Stored items:
=== Section Start ===
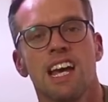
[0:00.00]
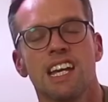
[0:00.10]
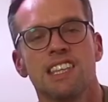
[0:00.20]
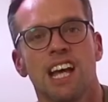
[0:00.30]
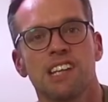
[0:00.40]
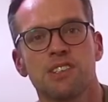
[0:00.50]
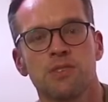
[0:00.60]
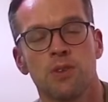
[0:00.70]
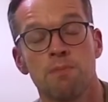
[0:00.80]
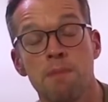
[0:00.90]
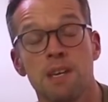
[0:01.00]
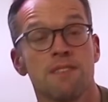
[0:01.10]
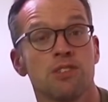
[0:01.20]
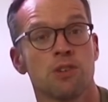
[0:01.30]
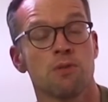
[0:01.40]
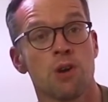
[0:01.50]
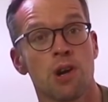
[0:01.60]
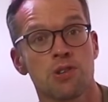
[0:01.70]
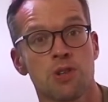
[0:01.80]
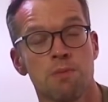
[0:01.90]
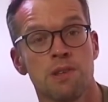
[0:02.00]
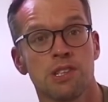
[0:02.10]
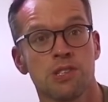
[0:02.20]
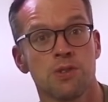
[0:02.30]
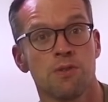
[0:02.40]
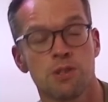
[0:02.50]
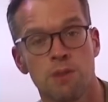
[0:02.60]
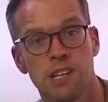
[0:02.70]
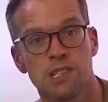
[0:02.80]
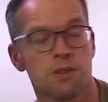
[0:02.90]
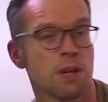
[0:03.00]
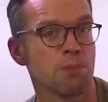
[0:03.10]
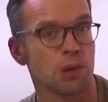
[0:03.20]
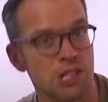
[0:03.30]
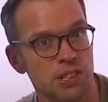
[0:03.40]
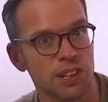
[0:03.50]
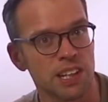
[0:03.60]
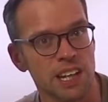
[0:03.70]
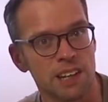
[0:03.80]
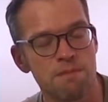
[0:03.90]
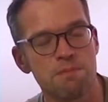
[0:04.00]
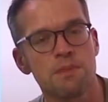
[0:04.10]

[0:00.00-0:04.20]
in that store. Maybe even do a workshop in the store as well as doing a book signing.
=== Section End ===
Please return the entries above exactly as they appear, but without the pictures.

[0:00.00]
[0:00.10]
[0:00.20]
[0:00.30]
[0:00.40]
[0:00.50]
[0:00.60]
[0:00.70]
[0:00.80]
[0:00.90]
[0:01.00]
[0:01.10]
[0:01.20]
[0:01.30]
[0:01.40]
[0:01.50]
[0:01.60]
[0:01.70]
[0:01.80]
[0:01.90]
[0:02.00]
[0:02.10]
[0:02.20]
[0:02.30]
[0:02.40]
[0:02.50]
[0:02.60]
[0:02.70]
[0:02.80]
[0:02.90]
[0:03.00]
[0:03.10]
[0:03.20]
[0:03.30]
[0:03.40]
[0:03.50]
[0:03.60]
[0:03.70]
[0:03.80]
[0:03.90]
[0:04.00]
[0:04.10]

[0:00.00-0:04.20]
in that store. Maybe even do a workshop in the store as well as doing a book signing.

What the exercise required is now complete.